Wednesday’s report on the US consumer price index will be the most closely watched in recent memory, with investors seeking to understand the recent plunge in the stock and bond markets. They’ll probably need to look beyond the main numbers for the full story.
The core CPI, which excludes food and energy, rose 1.7 per cent in January from a year earlier, compared with 1.8 per cent in December, according to the median projection of economists ahead of the Labor Department data. Viewed another way, though, inflation may be higher: A 0.2 per cent monthly rise in the same index, as economists forecast, would result in a three-month annualised rate of 2.3 per cent, according to analysts at Wells Fargo Securities. That would match the fastest pace since February 2017.
On top of that, jittery financial markets could convulse on any sign that inflation is exceeding expectations at a rate that may spur the Federal Reserve to quicken its plans for tightening. The threat of higher interest rates after strong job and wage figures on February 2 sent Treasury yields spiking and started a rout in equities that pushed them into the first correction in two years. Bonds and stocks have been in a tug-of-war since, as battered equity investors seek the haven of fixed income, driving yields back down.
S&P 500 futures pointed to a retreat in stocks at the market open after two days of gains, while bonds climbed, with the yield on the 10-year Treasury note declining after touching 2.89 per cent on Monday.
“Markets seem primed for inflation risk right now, and so because of that there may be a bigger response” to the monthly reading, said Sam Coffin, an economist at UBS Securities LLC. “The tension comes from the average hourly earnings, and to some extent policy announcements. If there’s an especially strong reaction to the data, that would be part of the thinking. But at the end of the day, one print doesn’t change one’s view of inflation.”
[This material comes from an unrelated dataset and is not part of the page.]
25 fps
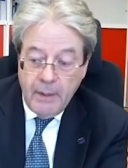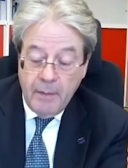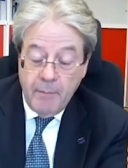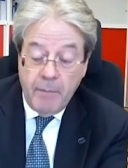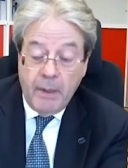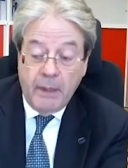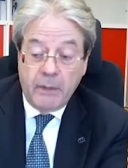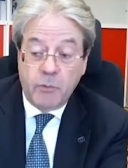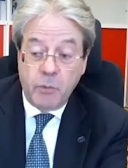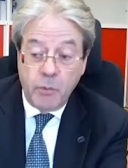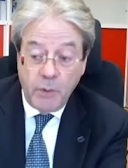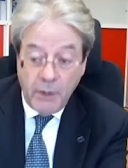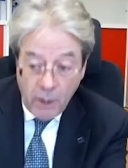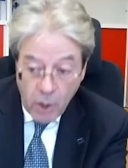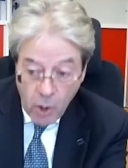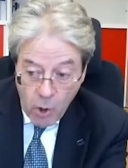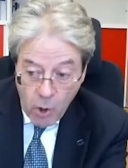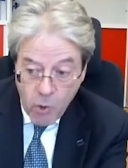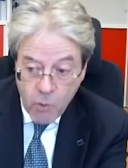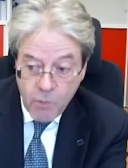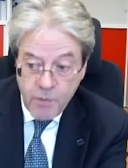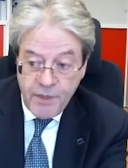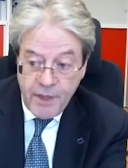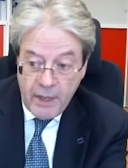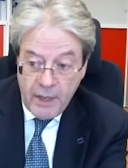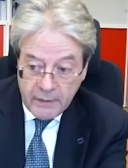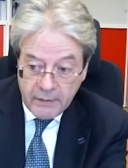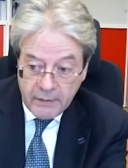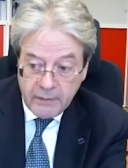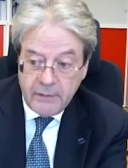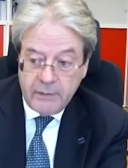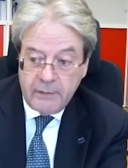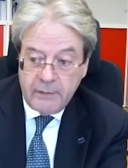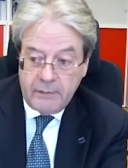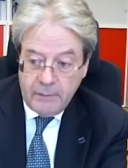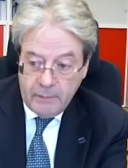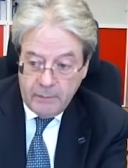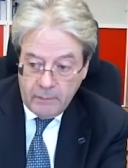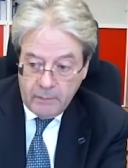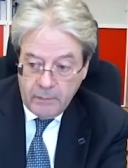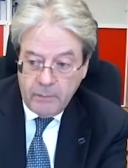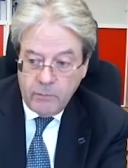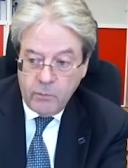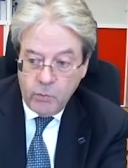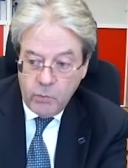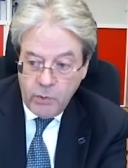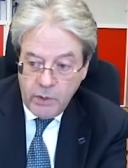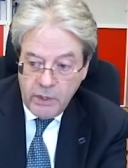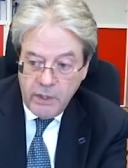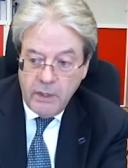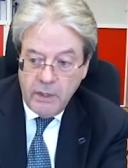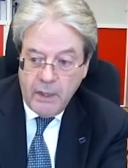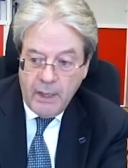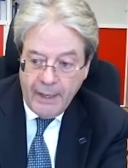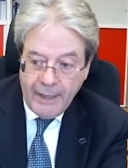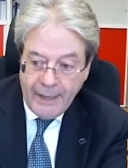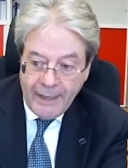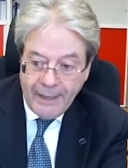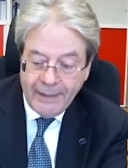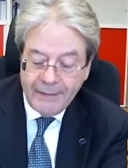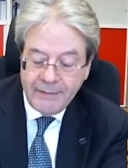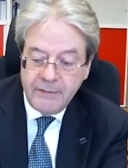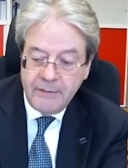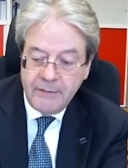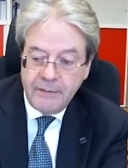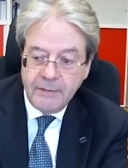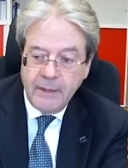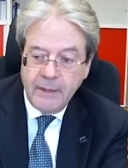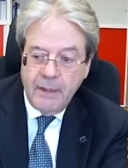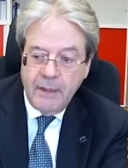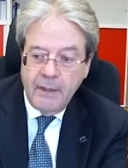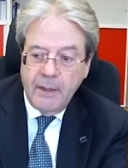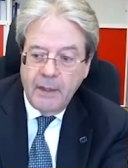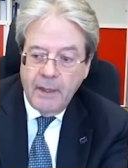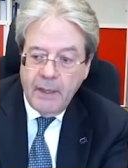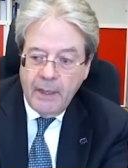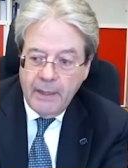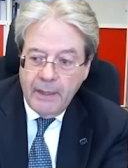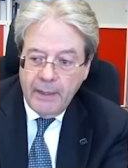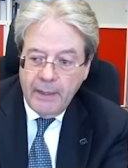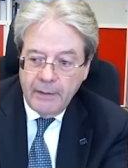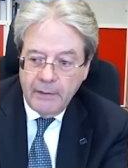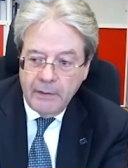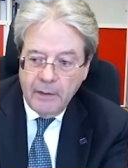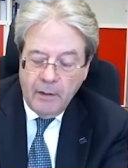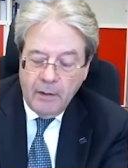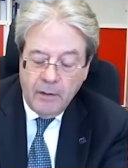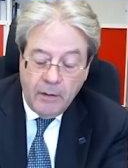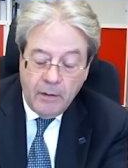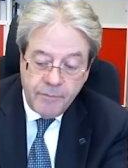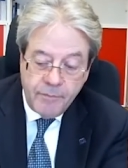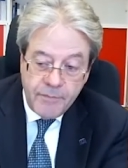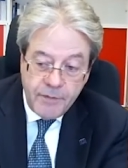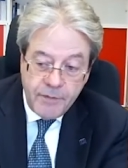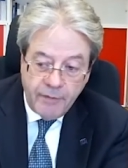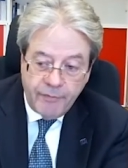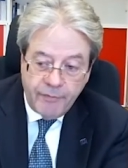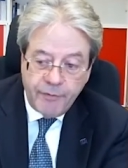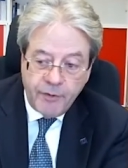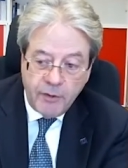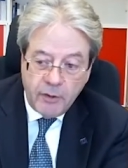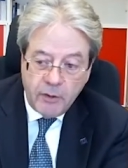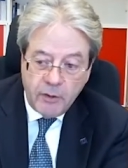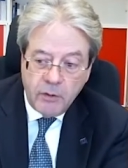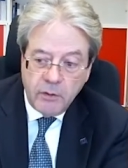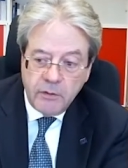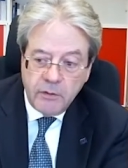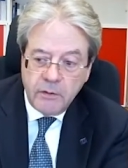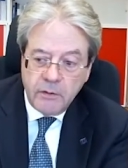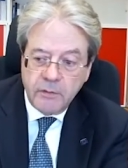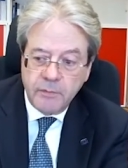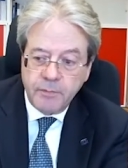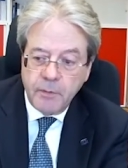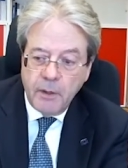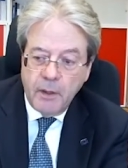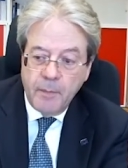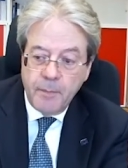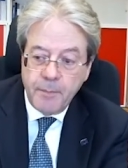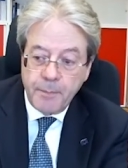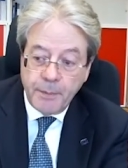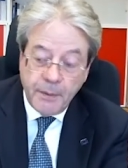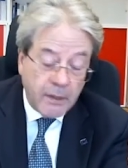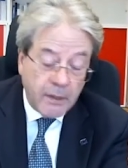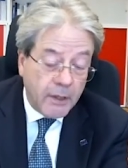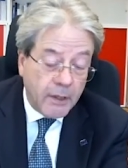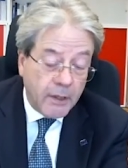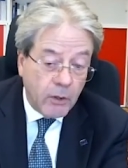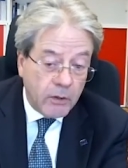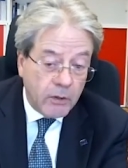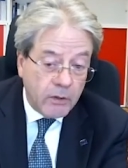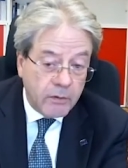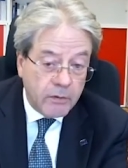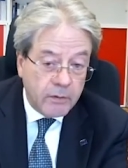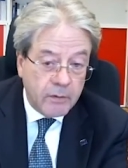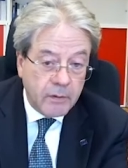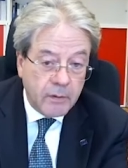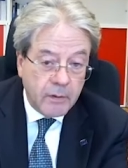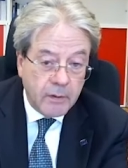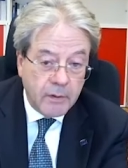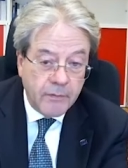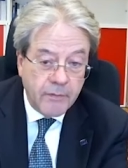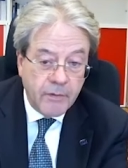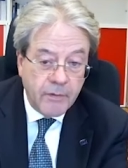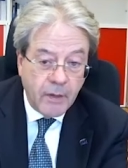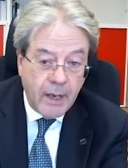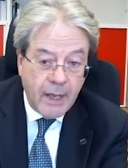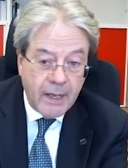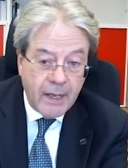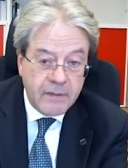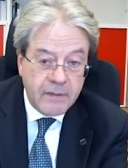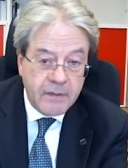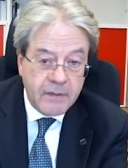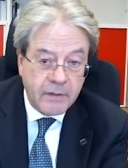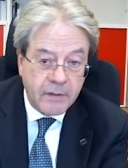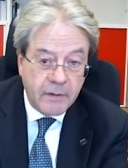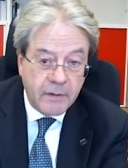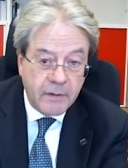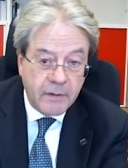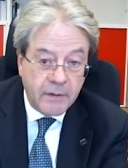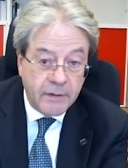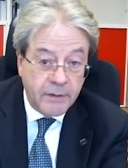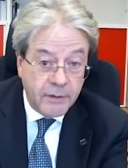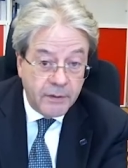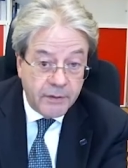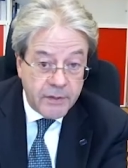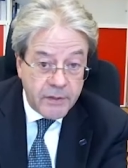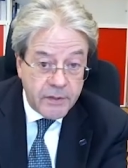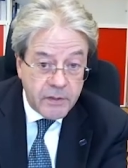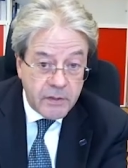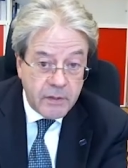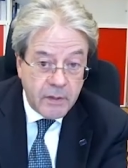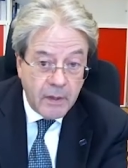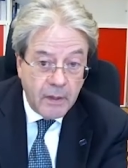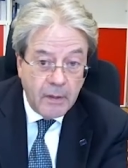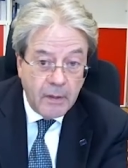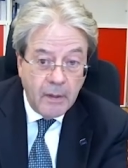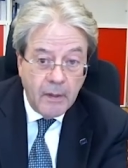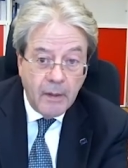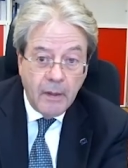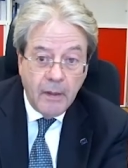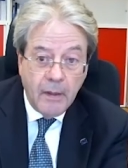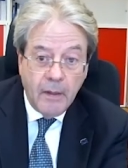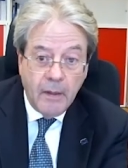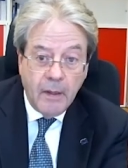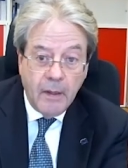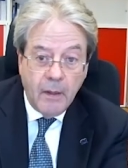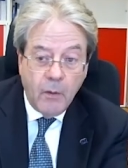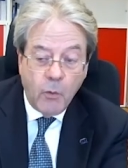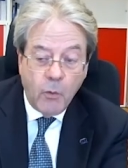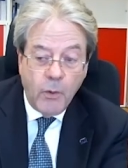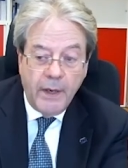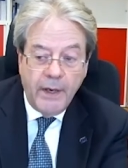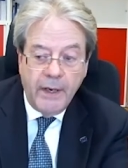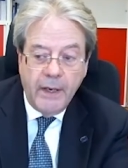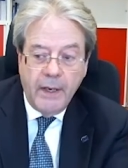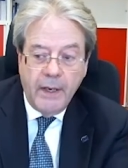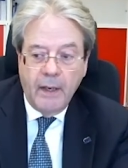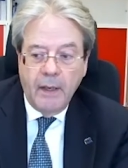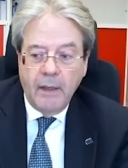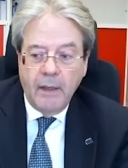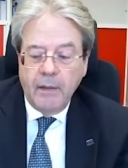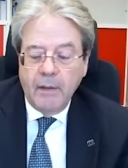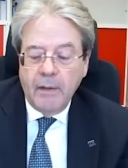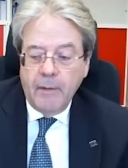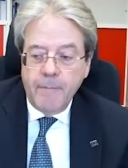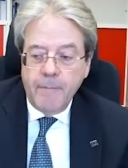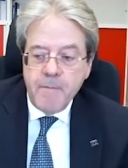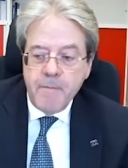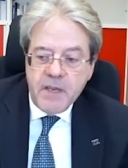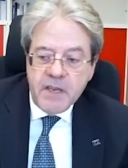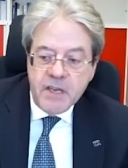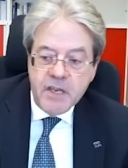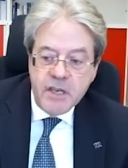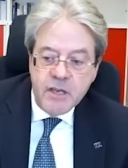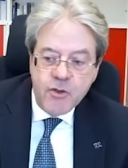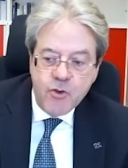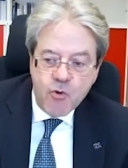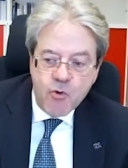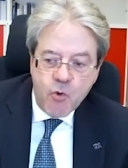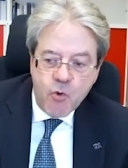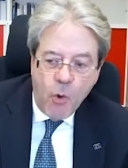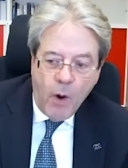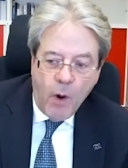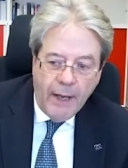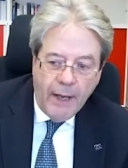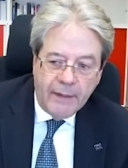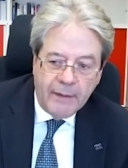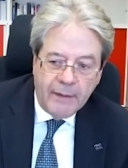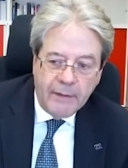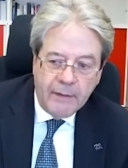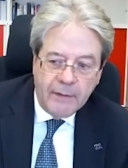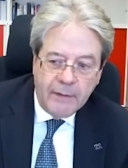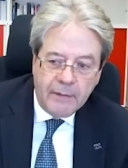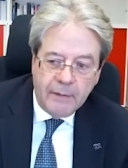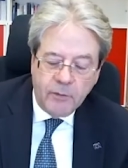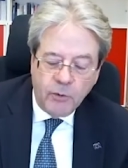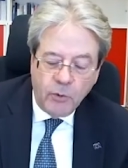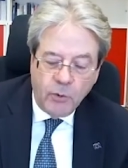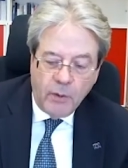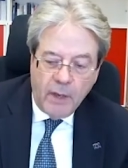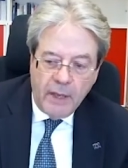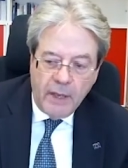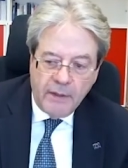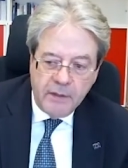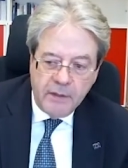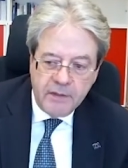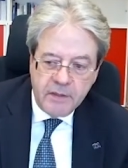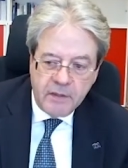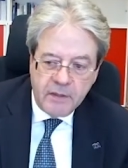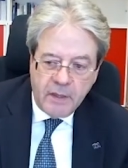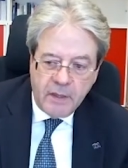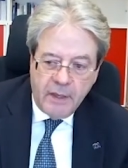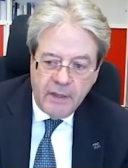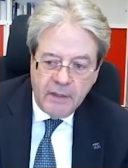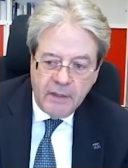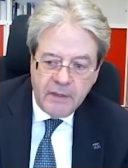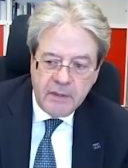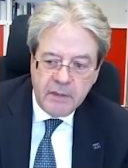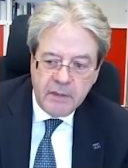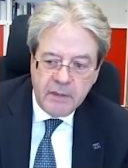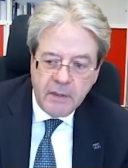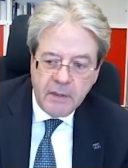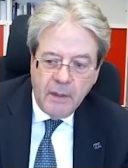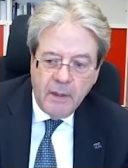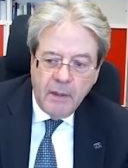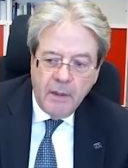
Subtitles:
but we know that we had a difficult period in the last years where EU and United States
To find the real underlying story, and to figure out how to trade on it, investors will have to sift through several factors at play in January’s CPI, including the unexpected strength in some parts of the prior month’s figures; adjusting for the normal practice of companies raising prices at the start of the year; and changes to how some of the data are tracked.
Moreover, the expected cooling in the year-over-year number stems in part from the January 2017 figure being the highest of the year, at 2.3 per cent.
Certain sectors that saw a robust pickup in December may settle back in January, including medical goods and cars, according to Bloomberg Economics. That could be balanced out, Wells Fargo Securities says, by another phenomenon: companies testing consumers’ ability to afford higher price tags at the start of the year, something not always weeded out with seasonal adjustments.
What Our Economists Say
Adding further potential complications, the report will include methodology changes to a few categories. Smartphone prices will be adjusted to account for more rapid technological advancement, while the cost index for used cars and trucks will change from a three-month moving average to a single month price change.
Last week, the agency revised data for 2017, resulting in a 0.2 per cent monthly increase in the core index for December, compared with a previously reported 0.3 per cent.
The recent swings in the S&P 500 and Dow Jones Industrial Average, which both entered a correction last week, were prompted by fears of increasing borrowing costs as Treasury yields rose. Only six of 70 economists surveyed by Bloomberg predict a 0.3 per cent monthly gain in January CPI, above the median. But readings in line with estimates won’t necessarily be cause for calm.
Given strong consumer demand, companies “have decent pricing power and are likely to pass these higher costs on through their prices,” ING chief international economist James Knightley said in a note. “So while there might be some respite for markets this week with a subdued inflation reading, it is unlikely to last.”